Every mother thinks her new-born baby is the most beautiful in the world (and others have to coo and aaah at its wrinkled face). Well no-one, except perhaps its new owner, can possibly think what is now called Kempinski Hotel Frankfurt Gravenbruch the most beautiful luxury hotel in the world. But beauty is in the eye of the beholder, said an ancient Greek sage. And now that this Neu-Isenburg hotel, which dates back to a 1586-vintage castle, is getting a face-lift, with juxtaposition between, say, the brand-new glass-sided ballroom and the 1970s rust-and-cream main buildings, it is looking, well, fantastic, thanks to Wiesbaden-based architects Rene Vollrath and Ernst Jahn, and a Frankfurt designer, Madeleine Moos.
New things are happening the whole time. The energetic GM, Stefan Schwind, bounded up to my room – the furthest of the 256 rooms from the main activity – to pick me up for dinner. We were in the recently-opened addition, Sra Bua by Juan Amador. This very day, a wall had arrived from Bali, and we had to pose in front of it. Sra Bua also has Thai statues and other indoor artifacts but actually we decided to eat outside as it was a divine evening. Divine is a useful word. This evening we had great conversation, helped by the addition of Brice Pean, who is opening up what will be one of Kempinski’s most unusual hotels, a hotel and villas, all by different designers, on the outskirts of Beijing.
It was divine, too, because of the food. The chef is one of the new breed of younger German culinarians, fit and keen and highly telegenic, one Dennis Maier. His menu is fun, with such headings as Smiles and More, and so on.

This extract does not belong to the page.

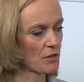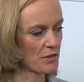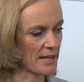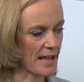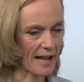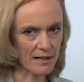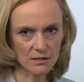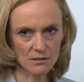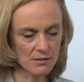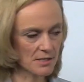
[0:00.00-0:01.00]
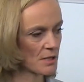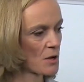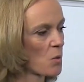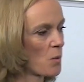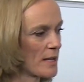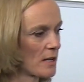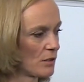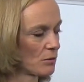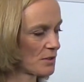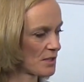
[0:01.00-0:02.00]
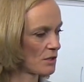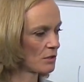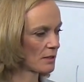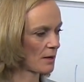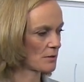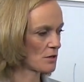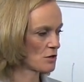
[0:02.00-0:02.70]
the angles, we can also look at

Some of the dishes that came out included a glass dish with peach gazpacho and yoghurt icecream and a mini prawn, and a tiny dish of the babiest asparagus I have ever seen, with almond and cherry. A signature is goose foie gras with green peach and mirin. I asked for a local red but got a very pleasant 2011 Op Eximium Cuvée No 24 Trocken, Blaufränkisch St Laurent, Zweigelt Gesellmann, Burgenland (the Austrians are just as confusing with their wine names as the Germans, why do they not follow the Americans and simply stick on a label saying, perhaps, Opus Too 2011?).
There was a highly imaginative dish presented on a wooden tray filled with river stones. Carefully balanced on top of said stones were one-bite portions of green curry balls with mango and rice chips, and other one-bites of belly of pork wrapped around watermelon. Now Kempinski, as a group, is taking food VERY SERIOUSLY. Led by the company boss, Reto Wittwer, it is almost going as far towards ‘restaurants with rooms’ as it could without overstepping the mark. Here, the main inside-out Forsthaus has long been complemented, summer only, by a really authentic beer cellar, Schoppenhof. I went to visit it, was shown the indoor cellar and its display of beers and eaux de vies by strapping young men all ready to serve, Oktoberfest style.

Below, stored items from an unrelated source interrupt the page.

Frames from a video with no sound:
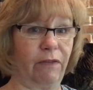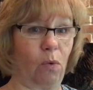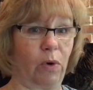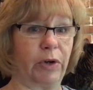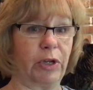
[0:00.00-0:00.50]

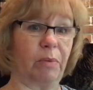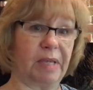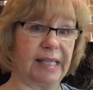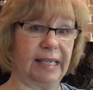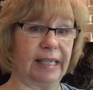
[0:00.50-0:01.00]
for your
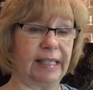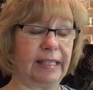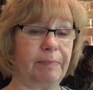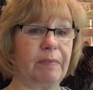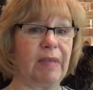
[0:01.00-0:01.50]
business
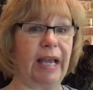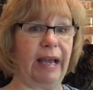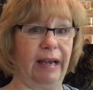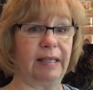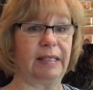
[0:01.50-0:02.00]

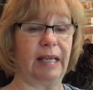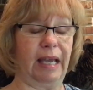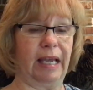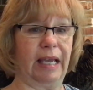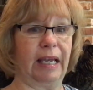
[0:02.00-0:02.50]
as
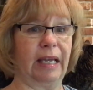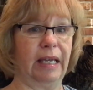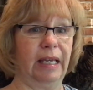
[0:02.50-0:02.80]
a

But this hotel, in its new guise, wanted more, and thus the addition of Sra Bua, sibling to the highly popular one in the Siam Kempinski, Bangkok. We had to try its signature, Perfume de Siam, tuna with shiitake, green curry and beurre blanc, and then I went on to wild turbot with lotus root, more shiitake, and pea juice poured over. This was a very green sauce, perfect for the surroundings – the hotel has 80 acres of well-tended parkland, with mature and newly-planted trees, and I borrowed a (great condition) bike to go off on endless tracks in the endless thousands of acres of native forest around.

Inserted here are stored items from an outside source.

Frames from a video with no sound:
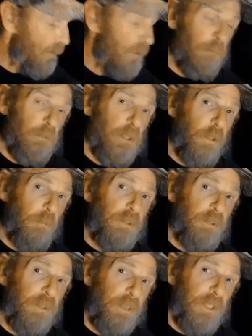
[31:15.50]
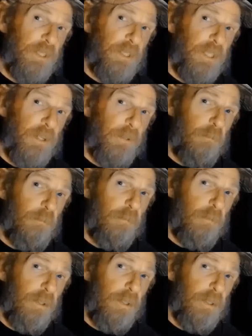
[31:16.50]
let me know what you think down
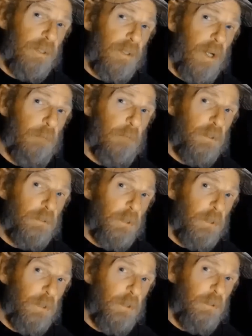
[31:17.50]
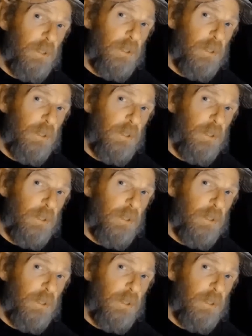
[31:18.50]
in the comments below.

I could not believe this luxury hotel, where green in all its connotations is the operative description, is only 15 minutes from downtown Frankfurt, and 20 minutes from the airport. In the morning, as I sat outside at Forsthaus trying various pumpernickels – this is Hesse, the state of banking and breads – I looked up at other wings of the hotel, and saw the rooftop suite where Reto Wittwer had actually lived for a few years. Now if the boss likes his products, that certainly says a thing or two.